Retrieve an HTML webpage

In this guide, you’ll connect a CDP client to Lightpanda and extract all reference links from a Wikipedia page .

Unlike curl , which only fetches raw HTML, Lightpanda executes JavaScript and runs query selectors directly in the browser — making it suitable for dynamic pages.

Prerequisites

You’ll need Node.js installed on your computer.

Create a hn-scraper directory and initialize a new Node.js project.
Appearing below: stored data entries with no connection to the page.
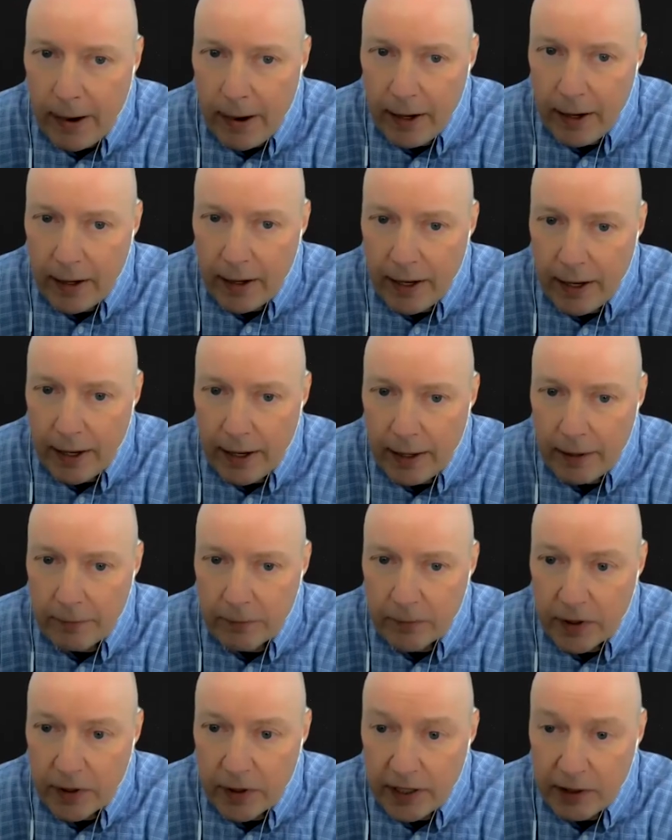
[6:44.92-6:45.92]

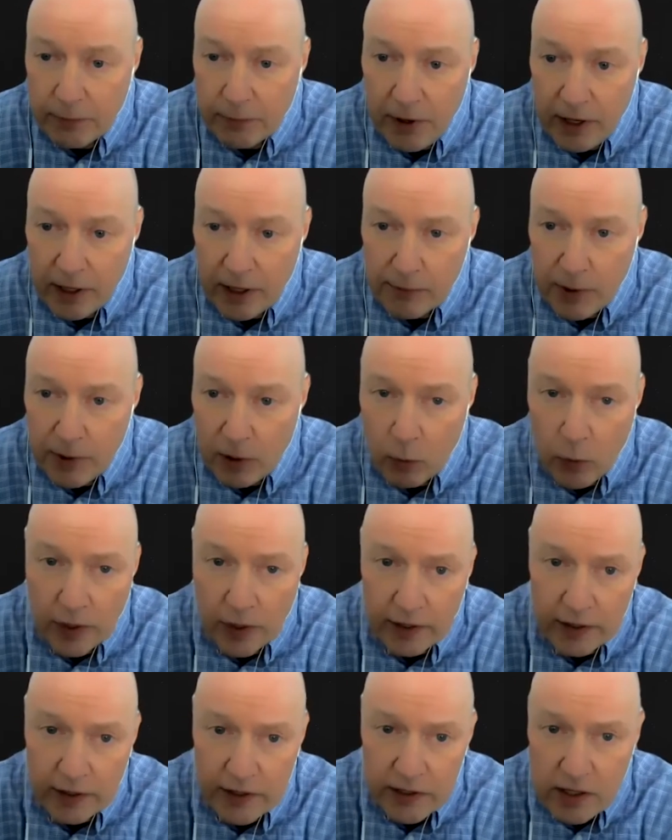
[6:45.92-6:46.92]
depending upon what
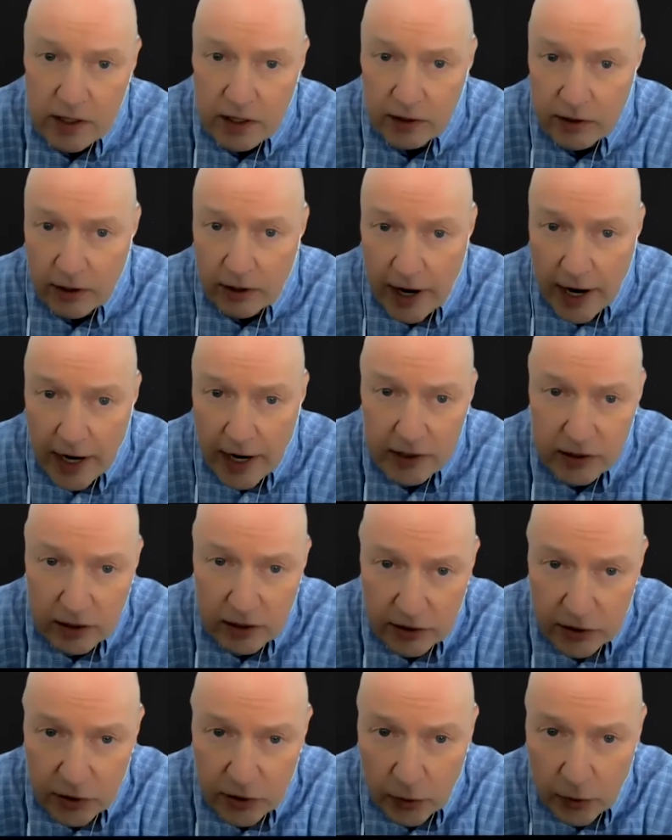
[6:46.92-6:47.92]
it is that they're
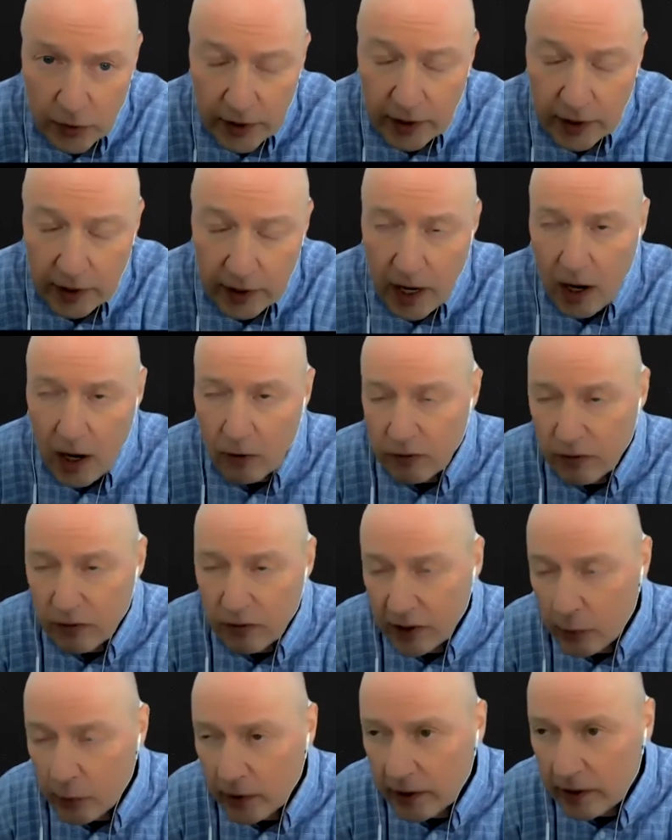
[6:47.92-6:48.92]
actually doing and how
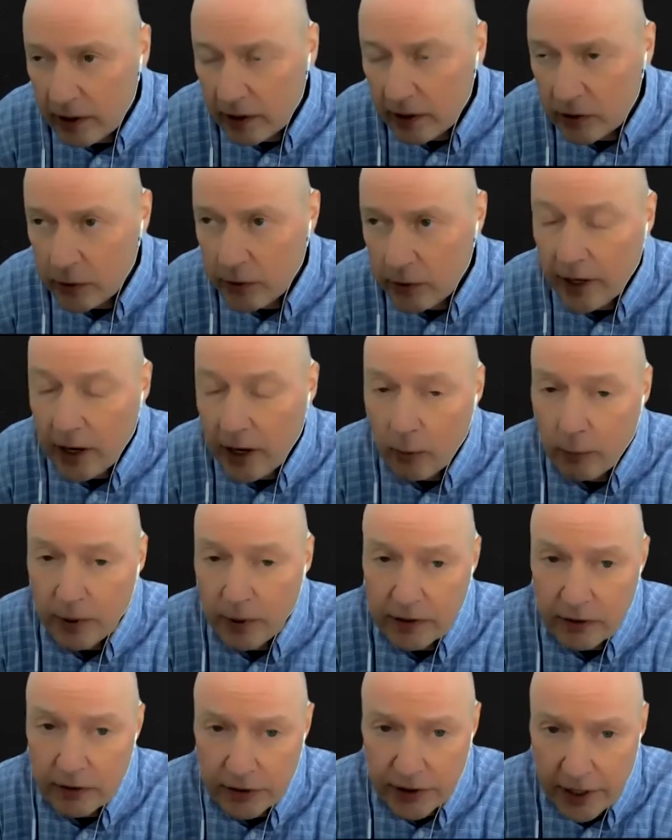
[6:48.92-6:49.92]
frequently they do it and how
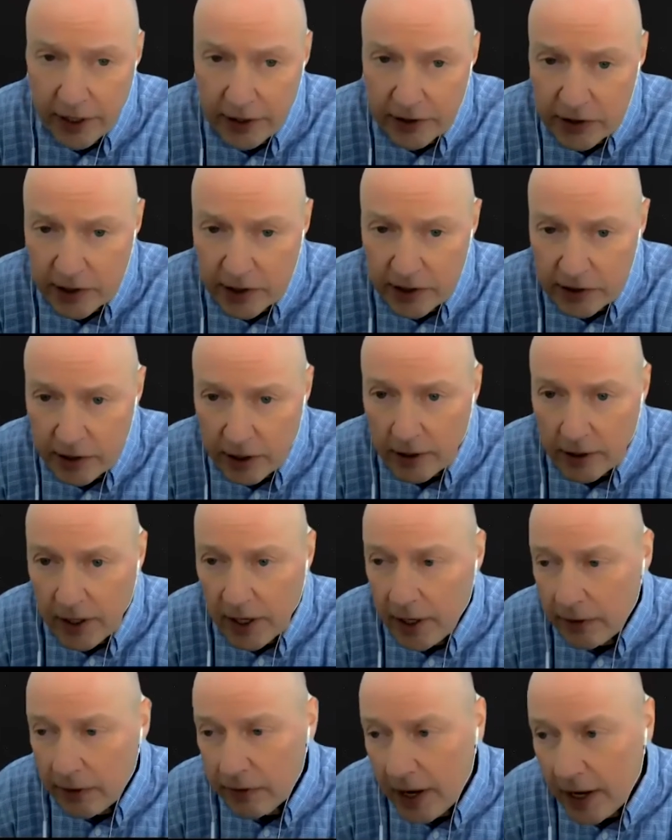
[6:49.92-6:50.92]
big their data sets are,
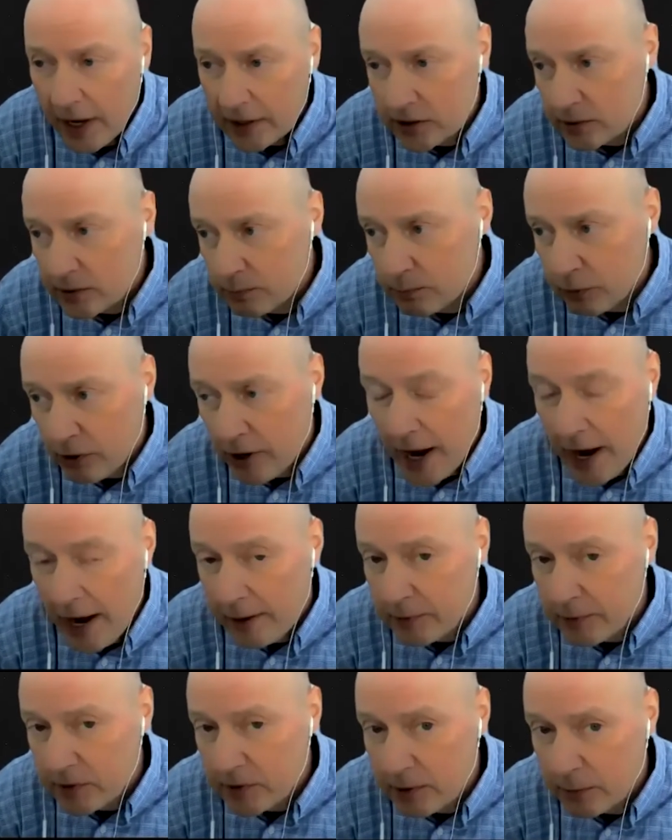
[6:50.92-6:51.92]
that's
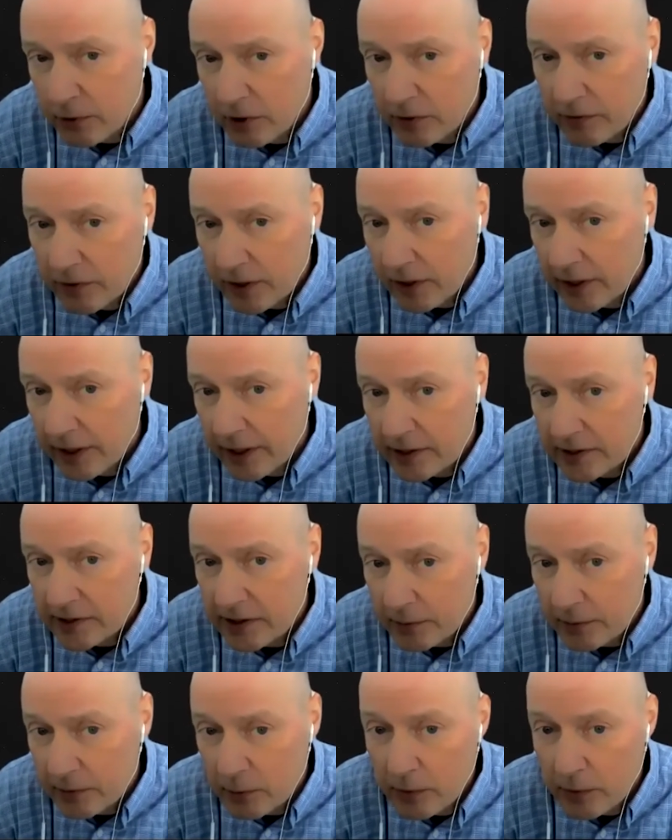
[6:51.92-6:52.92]
perhaps a perfectly
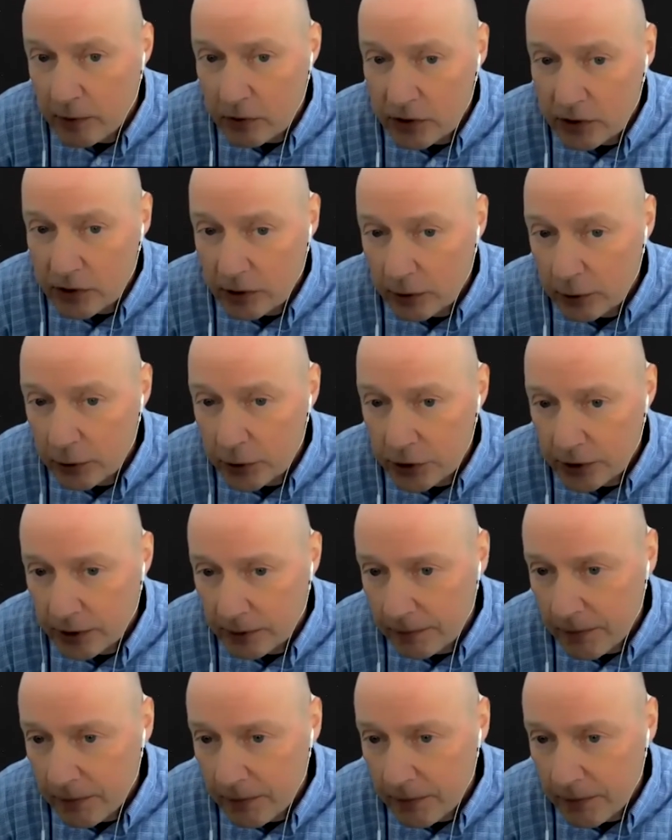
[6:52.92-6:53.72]
acceptable solution.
You can accept all the default values in the npm init prompts.


mkdir hn-scraper && \
  cd hn-scraper && \
  npm init

Install the lightpanda and the puppeteer-core or playwright-core npm packages.
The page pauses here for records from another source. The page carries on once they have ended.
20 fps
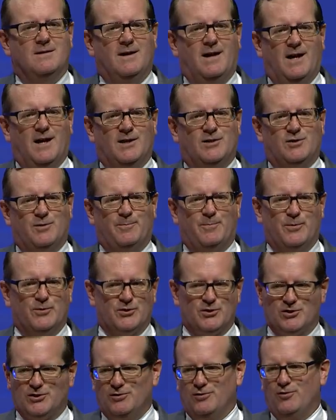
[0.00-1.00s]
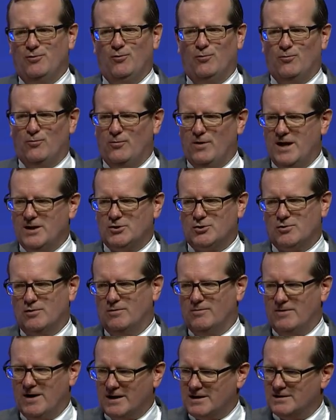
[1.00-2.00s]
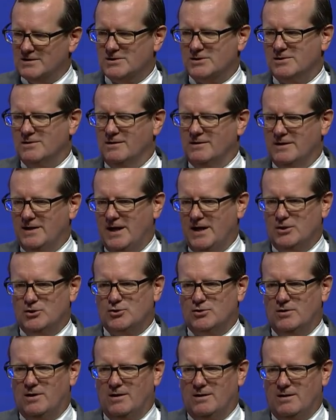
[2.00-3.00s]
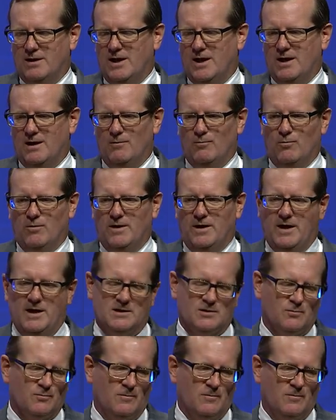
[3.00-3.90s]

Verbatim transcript: and to pursue racial reconciliation one, as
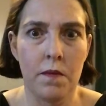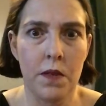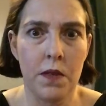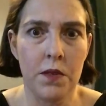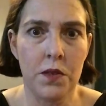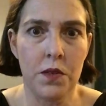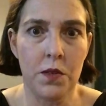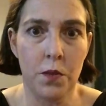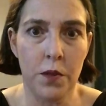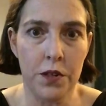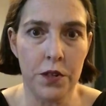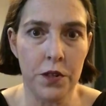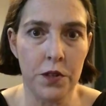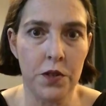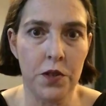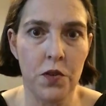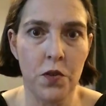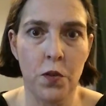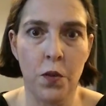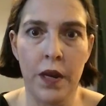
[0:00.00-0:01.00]
a Swisher
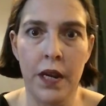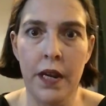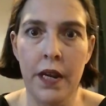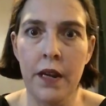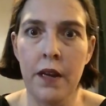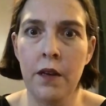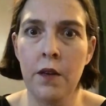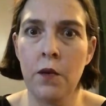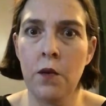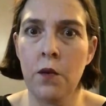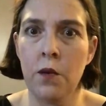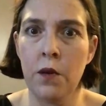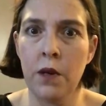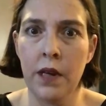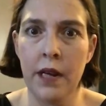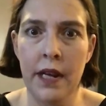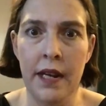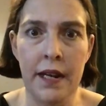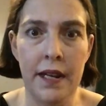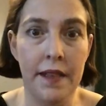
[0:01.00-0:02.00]
Sweet or
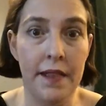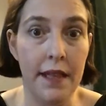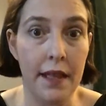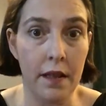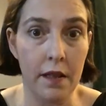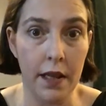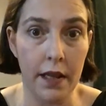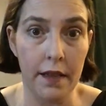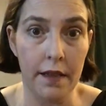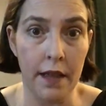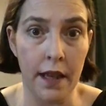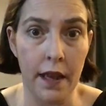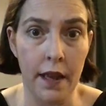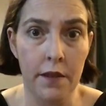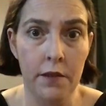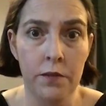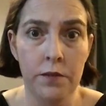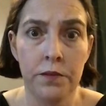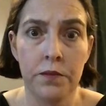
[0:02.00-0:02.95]
anything like that.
Unlike puppeteer and playwright, puppeteer-core and playwright-core don’t download a Chromium browser.

puppeteer


npm install --save puppeteer-core @lightpanda/browser

This guide uses a local Lightpanda instance — see installation for setup details. The code can be adapted to connect to Lightpanda Cloud.

Create index.js

Create an index.js file. Import the packages, configure the connection, and set up the browser lifecycle:

puppeteer


'use strict'
 
import { lightpanda } from '@lightpanda/browser';
import puppeteer from 'puppeteer-core';
 
const lpdopts = {
  host: '127.0.0.1',
  port: 9222,
};
 
const puppeteeropts = {
  browserWSEndpoint: 'ws://' + lpdopts.host + ':' + lpdopts.port,
};
 
(async () => {
  // Start Lightpanda browser in a separate process.
  const proc = await lightpanda.serve(lpdopts);
 
  // Connect Puppeteer to the browser.
  const browser = await puppeteer.connect(puppeteeropts);
  const context = await browser.createBrowserContext();
  const page = await context.newPage();
 
  // Disconnect Puppeteer.
  await page.close();
  await context.close();
  await browser.disconnect();
 
  // Stop Lightpanda browser process.
  proc.stdout.destroy();
  proc.stderr.destroy();
  proc.kill();
})();

Navigate and extract

Use page.goto to navigate to the Wikipedia page, then run a query selector to extract all external reference links:

puppeteer


  // Go to Wikipedia page.
  await page.goto("https://en.wikipedia.org/wiki/Web_browser");
 
  // Extract all links from the references list of the page.
  const reflist = await page.evaluate(() => {
    return Array.from(document.querySelectorAll('.references a.external')).map(row => {
      return row.getAttribute('href');
    });
  });
 
  // Display the result.
  console.log("all reference links", reflist);

Full script

puppeteer


'use strict'
 
import { lightpanda } from '@lightpanda/browser';
import puppeteer from 'puppeteer-core';
 
const lpdopts = {
  host: '127.0.0.1',
  port: 9222,
};
 
const puppeteeropts = {
  browserWSEndpoint: 'ws://' + lpdopts.host + ':' + lpdopts.port,
};
 
(async () => {
  // Start Lightpanda browser in a separate process.
  const proc = await lightpanda.serve(lpdopts);
 
  // Connect Puppeteer to the browser.
  const browser = await puppeteer.connect(puppeteeropts);
  const context = await browser.createBrowserContext();
  const page = await context.newPage();
 
  // Go to Wikipedia page.
  await page.goto("https://en.wikipedia.org/wiki/Web_browser");
 
  // Extract all links from the references list of the page.
  const reflist = await page.evaluate(() => {
    return Array.from(document.querySelectorAll('.references a.external')).map(row => {
      return row.getAttribute('href');
    });
  });
 
  // Display the result.
  console.log("all reference links", reflist);
 
  // Disconnect Puppeteer.
  await page.close();
  await context.close();
  await browser.disconnect();
 
  // Stop Lightpanda browser process.
  proc.stdout.destroy();
  proc.stderr.destroy();
  proc.kill();
})();

Run it


node index.js


$ node index.js
🐼 Running Lightpanda's CDP server... { pid: 34389 }
all reference links [
  'https://gs.statcounter.com/browser-market-share',
  'https://radar.cloudflare.com/reports/browser-market-share-2024-q1',
  'https://web.archive.org/web/20240523140912/https://www.internetworldstats.com/stats.htm',
  'https://www.internetworldstats.com/stats.htm',
  'https://www.reference.com/humanities-culture/purpose-browser-e61874e41999ede',
  ...
]